All of lore.kernel.org
 help / color / mirror / Atom feed
From: David Howells <dhowells@redhat.com>
To: "Darrick J. Wong" <darrick.wong@oracle.com>
Cc: dhowells@redhat.com, viro@zeniv.linux.org.uk, raven@themaw.net,
	linux-fsdevel@vger.kernel.org, linux-api@vger.kernel.org,
	linux-block@vger.kernel.org, keyrings@vger.kernel.org,
	linux-security-module@vger.kernel.org,
	linux-kernel@vger.kernel.org
Subject: Re: [PATCH 02/13] uapi: General notification ring definitions [ver #4]
Date: Fri, 07 Jun 2019 16:51:59 +0100	[thread overview]
Message-ID: <29222.1559922719@warthog.procyon.org.uk> (raw)
In-Reply-To: <20190607151228.GA1872258@magnolia>

Darrick J. Wong <darrick.wong@oracle.com> wrote:

> > +enum watch_notification_type {
> > +	WATCH_TYPE_META		= 0,	/* Special record */
> > +	WATCH_TYPE_MOUNT_NOTIFY	= 1,	/* Mount notification record */
> > +	WATCH_TYPE_SB_NOTIFY	= 2,	/* Superblock notification */
> > +	WATCH_TYPE_KEY_NOTIFY	= 3,	/* Key/keyring change notification */
> > +	WATCH_TYPE_BLOCK_NOTIFY	= 4,	/* Block layer notifications */
> > +#define WATCH_TYPE___NR 5
> 
> Given the way enums work I think you can just make WATCH_TYPE___NR the
> last element in the enum?

Yeah.  I've a feeling I'd been asked not to do that, but I don't remember who
by.

> > +struct watch_notification {
> 
> Kind of a long name...

*shrug*.  Try to avoid conflicts with userspace symbols.
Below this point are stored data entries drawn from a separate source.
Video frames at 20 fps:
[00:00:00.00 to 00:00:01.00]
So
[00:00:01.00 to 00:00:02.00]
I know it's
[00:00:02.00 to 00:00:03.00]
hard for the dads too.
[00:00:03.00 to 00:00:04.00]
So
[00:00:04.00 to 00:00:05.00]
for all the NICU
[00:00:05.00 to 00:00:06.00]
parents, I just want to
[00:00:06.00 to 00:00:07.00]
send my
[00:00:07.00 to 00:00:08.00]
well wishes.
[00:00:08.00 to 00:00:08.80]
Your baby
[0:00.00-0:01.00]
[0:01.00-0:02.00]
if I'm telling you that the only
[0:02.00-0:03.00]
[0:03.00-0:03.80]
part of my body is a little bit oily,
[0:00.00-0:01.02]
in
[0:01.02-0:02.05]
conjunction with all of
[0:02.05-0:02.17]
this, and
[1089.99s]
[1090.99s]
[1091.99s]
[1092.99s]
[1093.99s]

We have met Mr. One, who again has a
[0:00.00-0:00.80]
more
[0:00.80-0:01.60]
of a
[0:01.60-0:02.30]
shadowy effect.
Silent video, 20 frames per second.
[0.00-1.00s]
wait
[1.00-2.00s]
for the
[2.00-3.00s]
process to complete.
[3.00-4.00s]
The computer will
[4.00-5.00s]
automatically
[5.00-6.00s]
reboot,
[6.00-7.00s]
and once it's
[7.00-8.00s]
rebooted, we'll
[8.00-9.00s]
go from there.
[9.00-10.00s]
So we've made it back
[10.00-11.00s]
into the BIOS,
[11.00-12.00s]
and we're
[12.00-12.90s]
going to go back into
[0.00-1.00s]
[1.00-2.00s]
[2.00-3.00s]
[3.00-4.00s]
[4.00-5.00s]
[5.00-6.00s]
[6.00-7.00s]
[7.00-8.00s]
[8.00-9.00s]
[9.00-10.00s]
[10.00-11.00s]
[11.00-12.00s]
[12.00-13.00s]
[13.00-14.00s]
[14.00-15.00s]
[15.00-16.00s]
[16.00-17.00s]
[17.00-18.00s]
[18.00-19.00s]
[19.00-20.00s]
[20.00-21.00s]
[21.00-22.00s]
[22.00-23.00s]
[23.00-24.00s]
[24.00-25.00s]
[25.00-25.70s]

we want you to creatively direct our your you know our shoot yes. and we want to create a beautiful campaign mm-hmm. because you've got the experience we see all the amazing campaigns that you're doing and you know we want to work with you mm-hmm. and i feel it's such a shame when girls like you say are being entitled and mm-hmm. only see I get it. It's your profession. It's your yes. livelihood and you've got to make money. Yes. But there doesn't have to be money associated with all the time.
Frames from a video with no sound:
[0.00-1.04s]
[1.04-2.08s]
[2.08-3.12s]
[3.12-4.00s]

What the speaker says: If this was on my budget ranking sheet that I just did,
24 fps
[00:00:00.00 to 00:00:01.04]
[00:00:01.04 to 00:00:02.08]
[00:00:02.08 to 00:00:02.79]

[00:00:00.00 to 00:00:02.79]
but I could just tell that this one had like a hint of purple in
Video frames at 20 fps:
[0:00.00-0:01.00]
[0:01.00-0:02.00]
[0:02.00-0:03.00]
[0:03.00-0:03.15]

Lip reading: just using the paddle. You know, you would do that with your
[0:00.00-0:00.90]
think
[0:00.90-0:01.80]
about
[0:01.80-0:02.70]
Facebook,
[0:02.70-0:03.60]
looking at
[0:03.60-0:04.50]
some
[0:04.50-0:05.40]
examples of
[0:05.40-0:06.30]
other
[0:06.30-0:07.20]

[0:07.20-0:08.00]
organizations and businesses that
> > +	__u32			type:24;	/* enum watch_notification_type */
> > +	__u32			subtype:8;	/* Type-specific subtype (filterable) */
> 
> 16777216 diferent types and 256 different subtypes?  My gut instinct
> wants a better balance, though I don't know where I'd draw the line.
> Probably 12 bits for type and 10 for subtype?  OTOH I don't have a good
> sense of how many distinct notification types an XFS would want to send
> back to userspace, and maybe 256 subtypes is fine.  We could always
> reserve another watch_notification_type if we need > 256.
> 
> Ok, no objections. :)

If a source wants more than 256 subtypes, it can always allocate an additional
type.  Note that the greater the number of subtypes, the larger the filter
structure (added in patch 5).

> > +	__u32			info;
> > +#define WATCH_INFO_OVERRUN	0x00000001	/* Event(s) lost due to overrun */
> > +#define WATCH_INFO_ENOMEM	0x00000002	/* Event(s) lost due to ENOMEM */
> > +#define WATCH_INFO_RECURSIVE	0x00000004	/* Change was recursive */
> > +#define WATCH_INFO_LENGTH	0x000001f8	/* Length of record / sizeof(watch_notification) */
> 
> This is a mask, isn't it?  Could we perhaps have some helpers here?
> Something along the lines of...
> 
> #define WATCH_INFO_LENGTH_MASK	0x000001f8
> #define WATCH_INFO_LENGTH_SHIFT	3
> 
> static inline size_t watch_notification_length(struct watch_notification *wn)
> {
> 	return (wn->info & WATCH_INFO_LENGTH_MASK) >> WATCH_INFO_LENGTH_SHIFT *
> 			sizeof(struct watch_notification);
> }
> 
> static inline struct watch_notification *watch_notification_next(
> 		struct watch_notification *wn)
> {
> 	return wn + ((wn->info & WATCH_INFO_LENGTH_MASK) >>
> 			WATCH_INFO_LENGTH_SHIFT);
> }

No inline functions in UAPI headers, please.  I'd love to kill off the ones
that we have, but that would break things.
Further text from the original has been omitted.